§ **WHAT NEEDS TO BE DONE**:
Would you transcribe the records below exactly, omitting every picture?

§ **EXERCISE INPUT**:

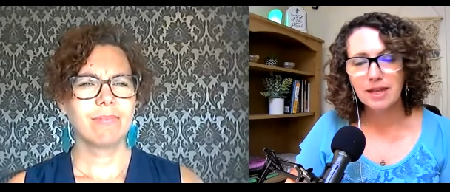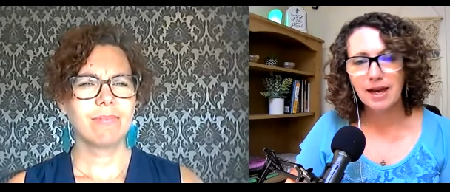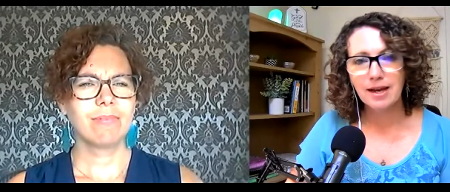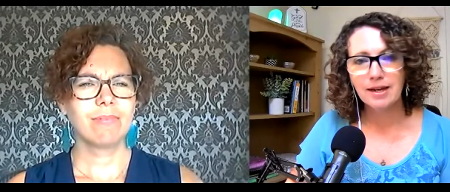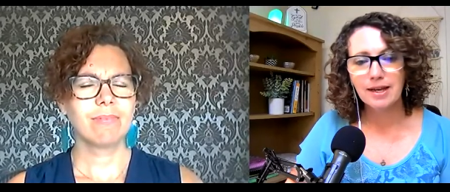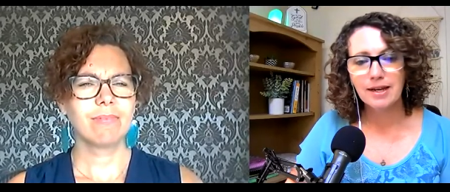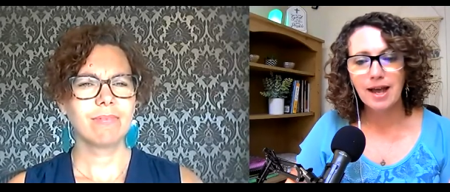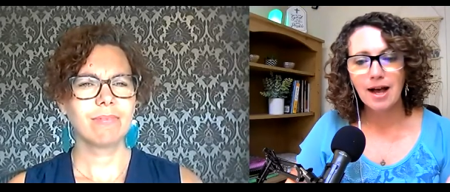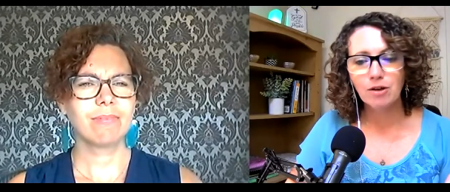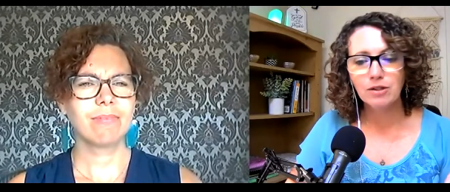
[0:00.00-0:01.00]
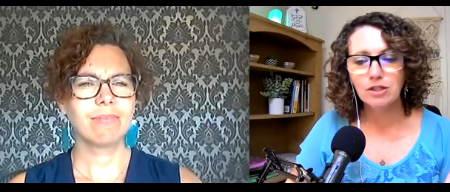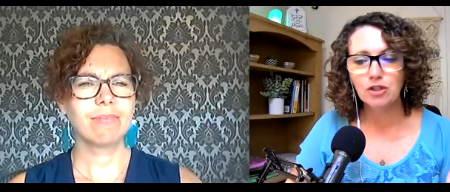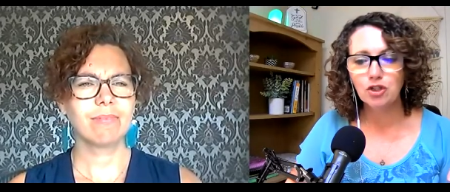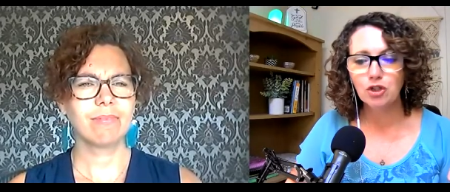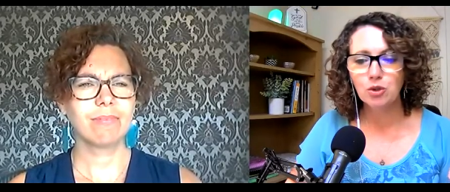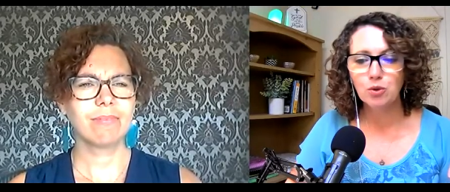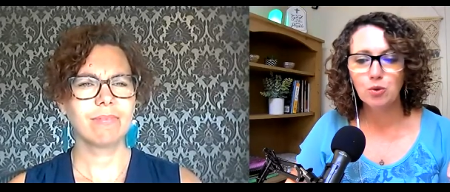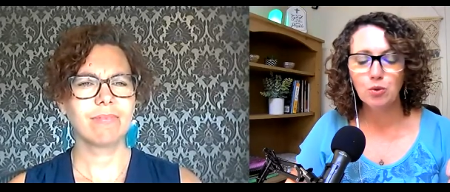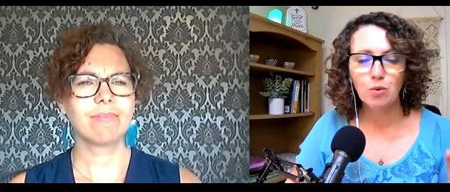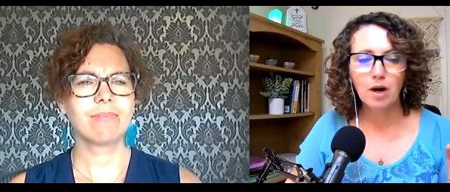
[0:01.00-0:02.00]
Speaker 1: that and how did
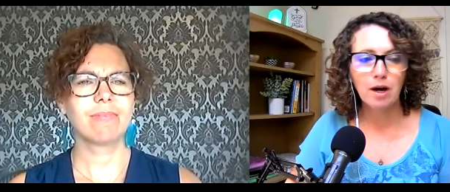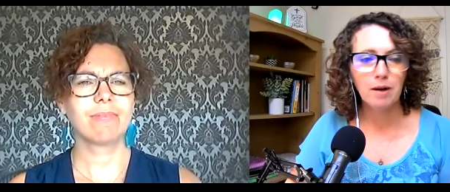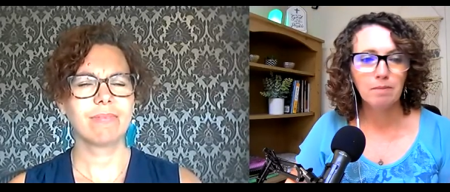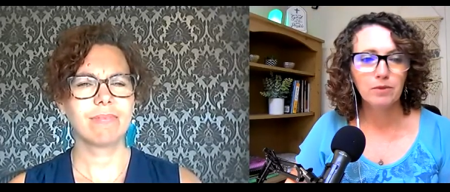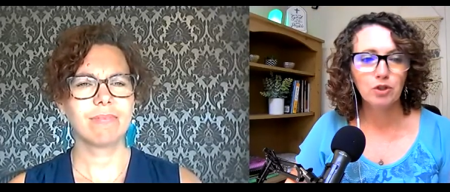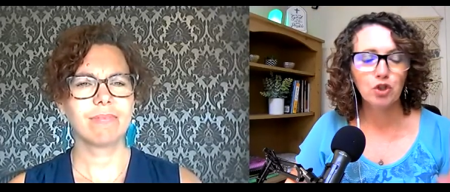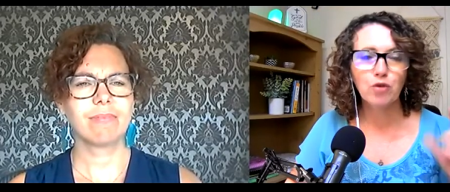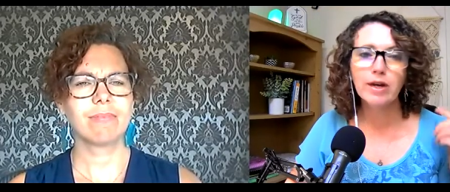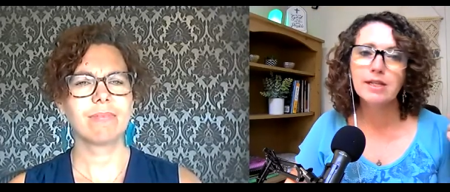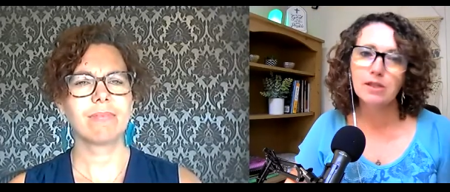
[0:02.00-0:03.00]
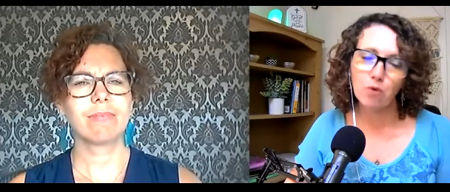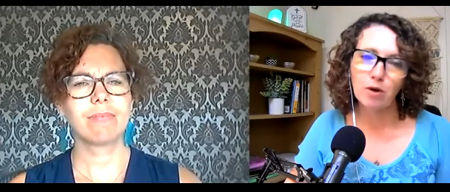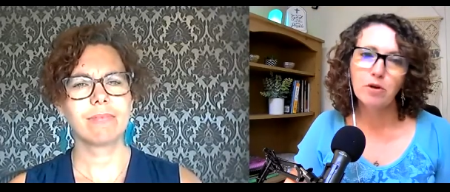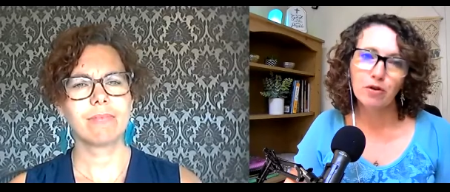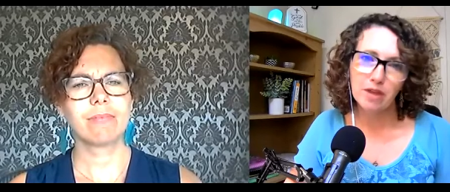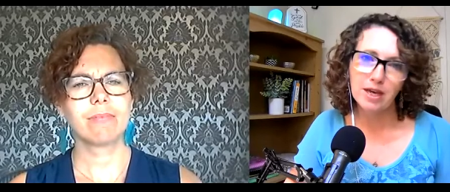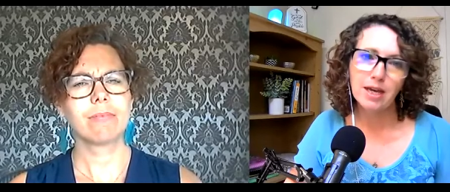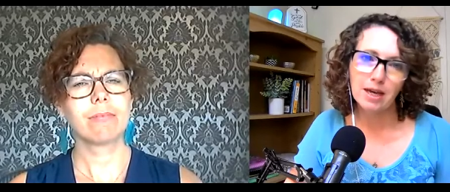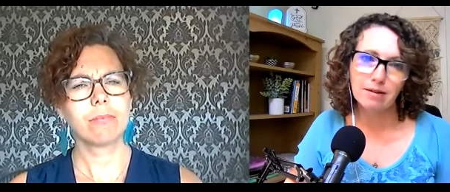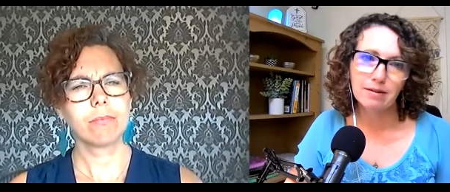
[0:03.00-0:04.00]
you um, transform your
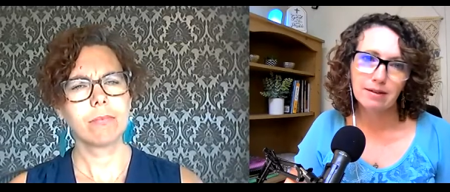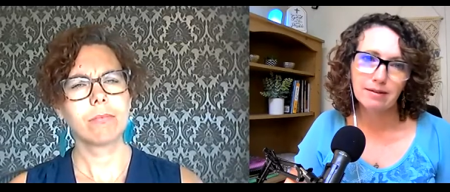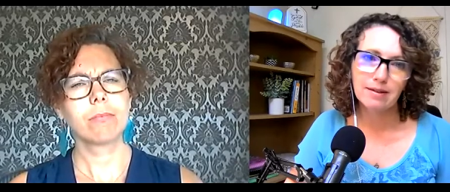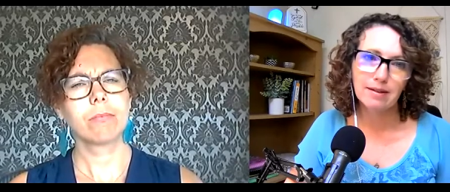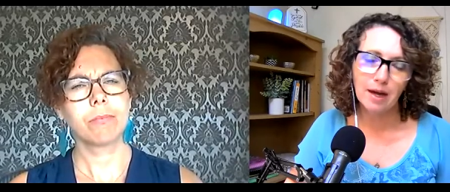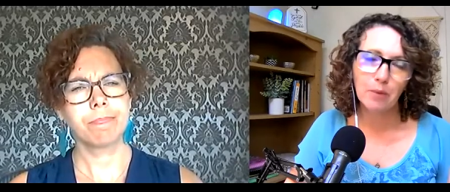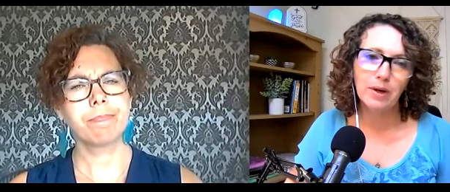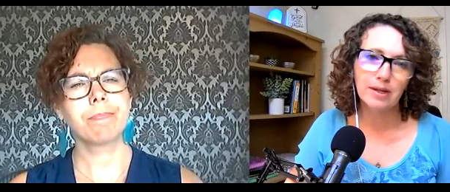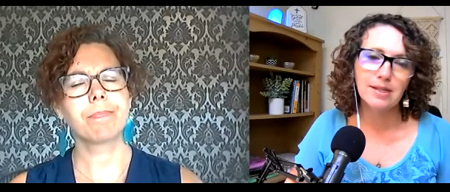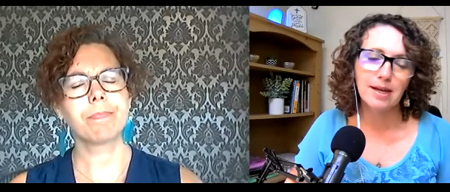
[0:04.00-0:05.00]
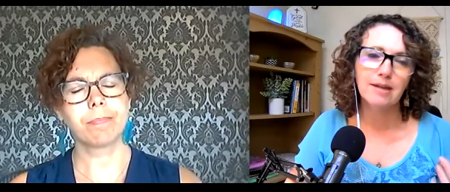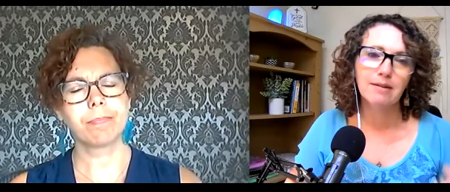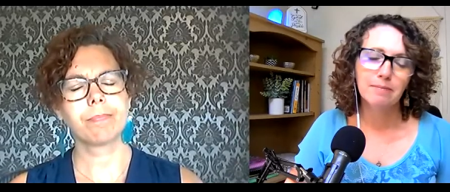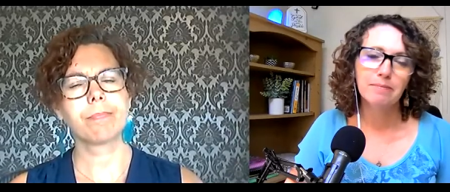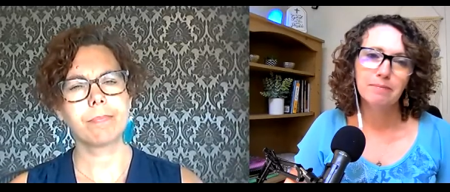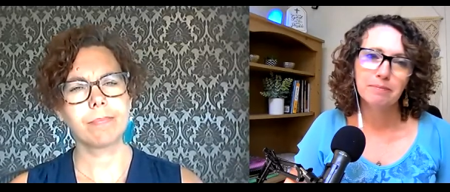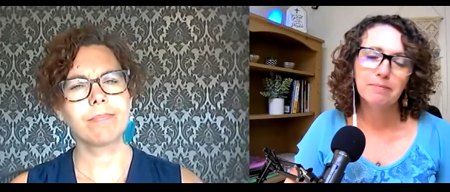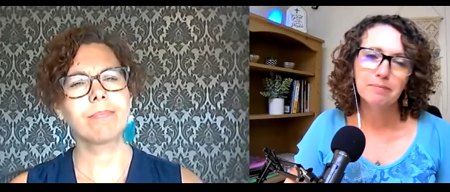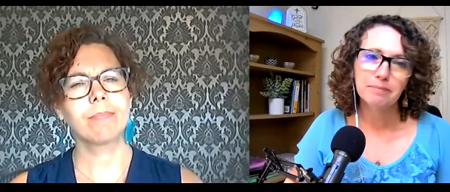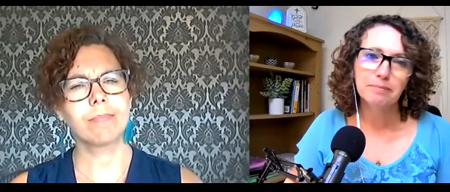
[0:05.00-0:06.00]
thinking i want to mm. say
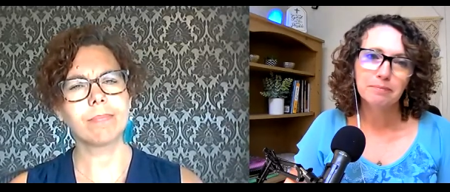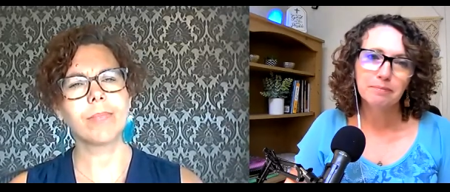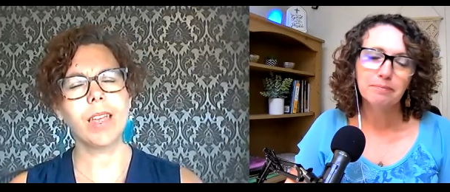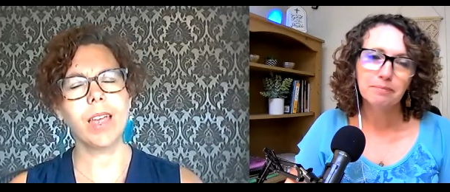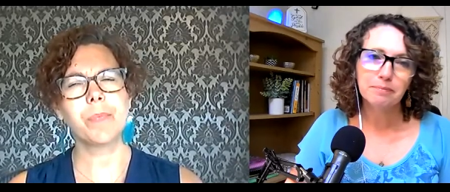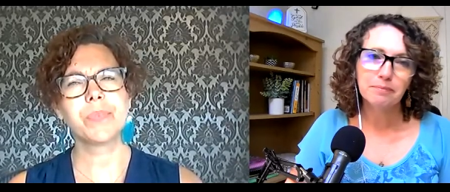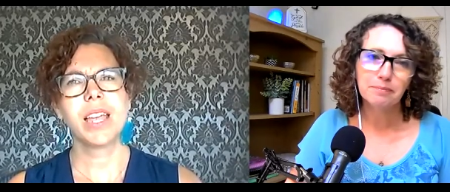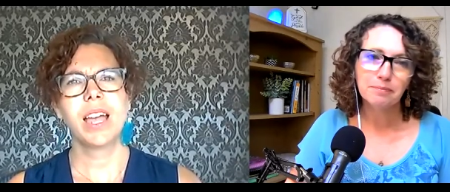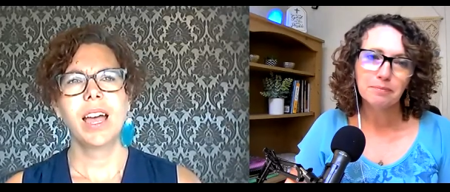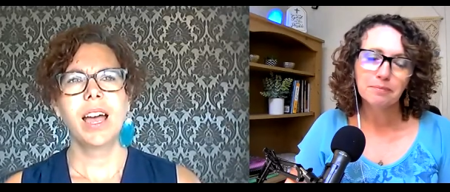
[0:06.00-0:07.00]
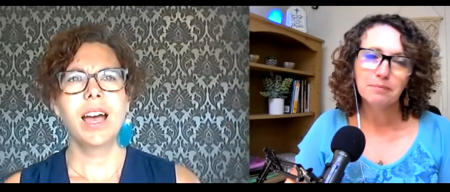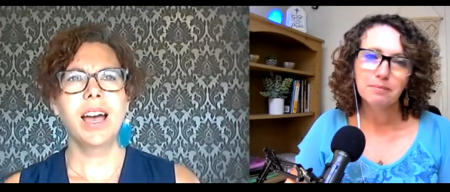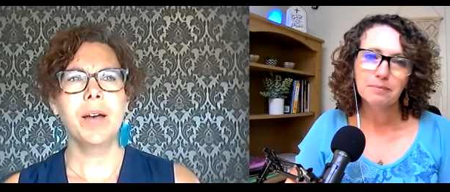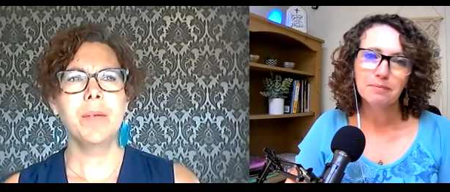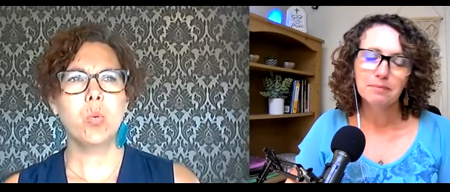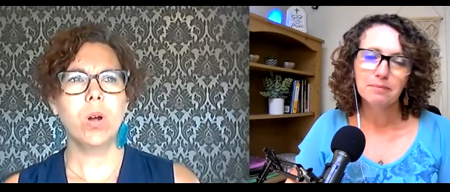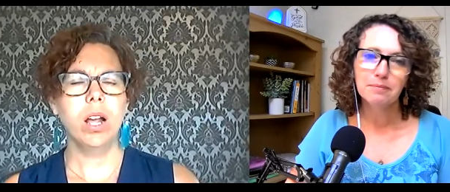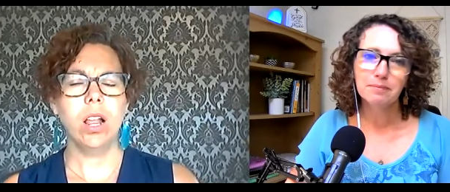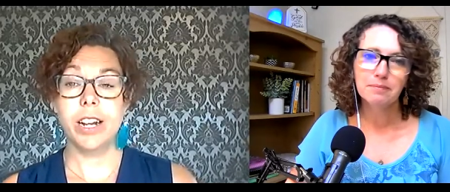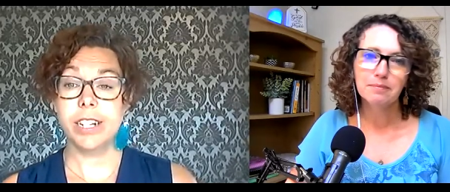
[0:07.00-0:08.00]
Speaker 2: mm-hmm. yeah um,
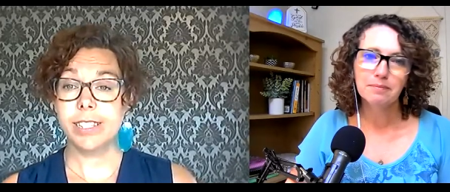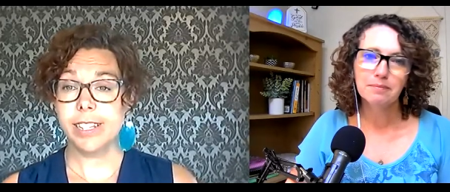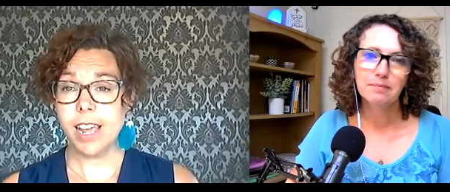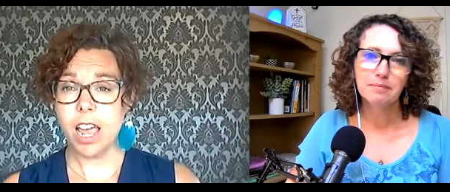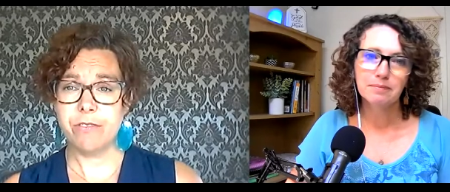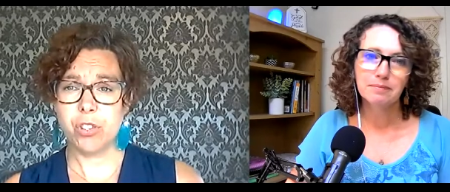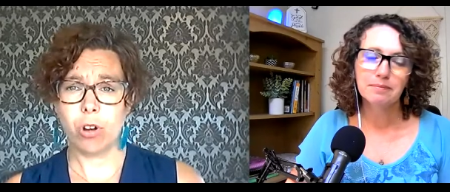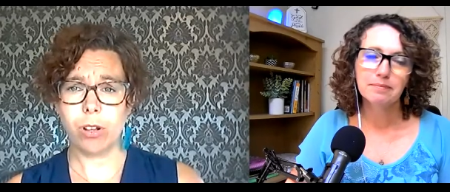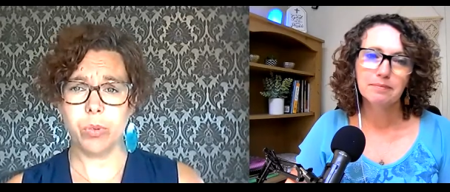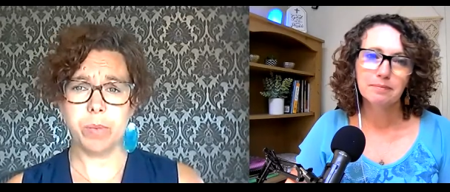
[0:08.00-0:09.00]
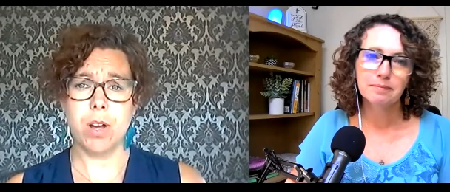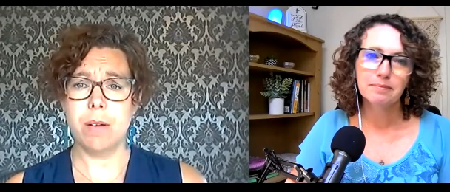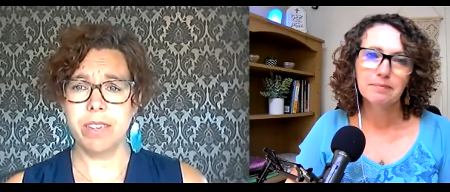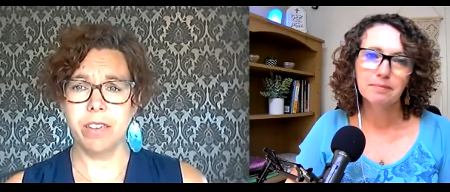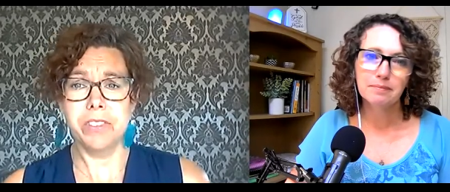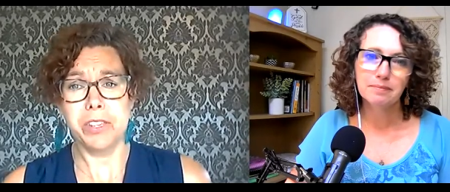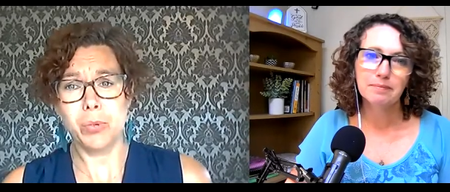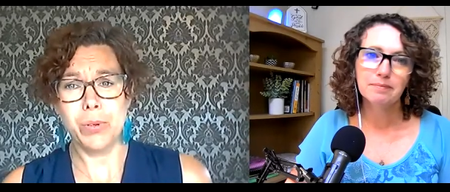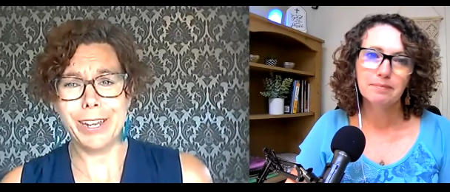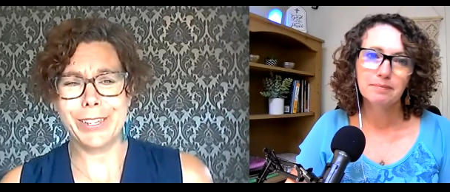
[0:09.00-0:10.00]
well honestly i've struggled with mom guilt
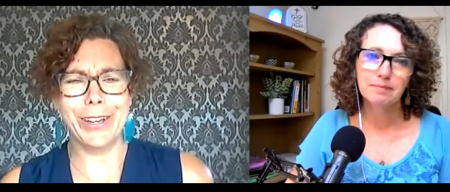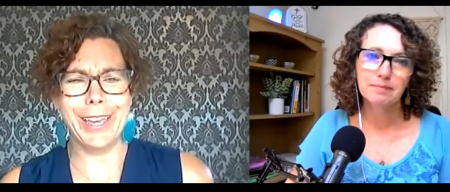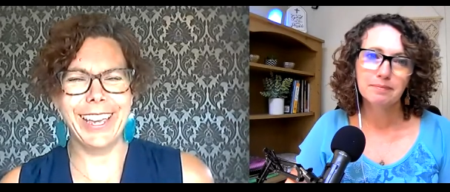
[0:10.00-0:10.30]
this week so i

§ **TASK RESULT**:
[0:00.00-0:01.00]
[0:01.00-0:02.00]
Speaker 1: that and how did
[0:02.00-0:03.00]
[0:03.00-0:04.00]
you um, transform your
[0:04.00-0:05.00]
[0:05.00-0:06.00]
thinking i want to mm. say
[0:06.00-0:07.00]
[0:07.00-0:08.00]
Speaker 2: mm-hmm. yeah um,
[0:08.00-0:09.00]
[0:09.00-0:10.00]
well honestly i've struggled with mom guilt
[0:10.00-0:10.30]
this week so i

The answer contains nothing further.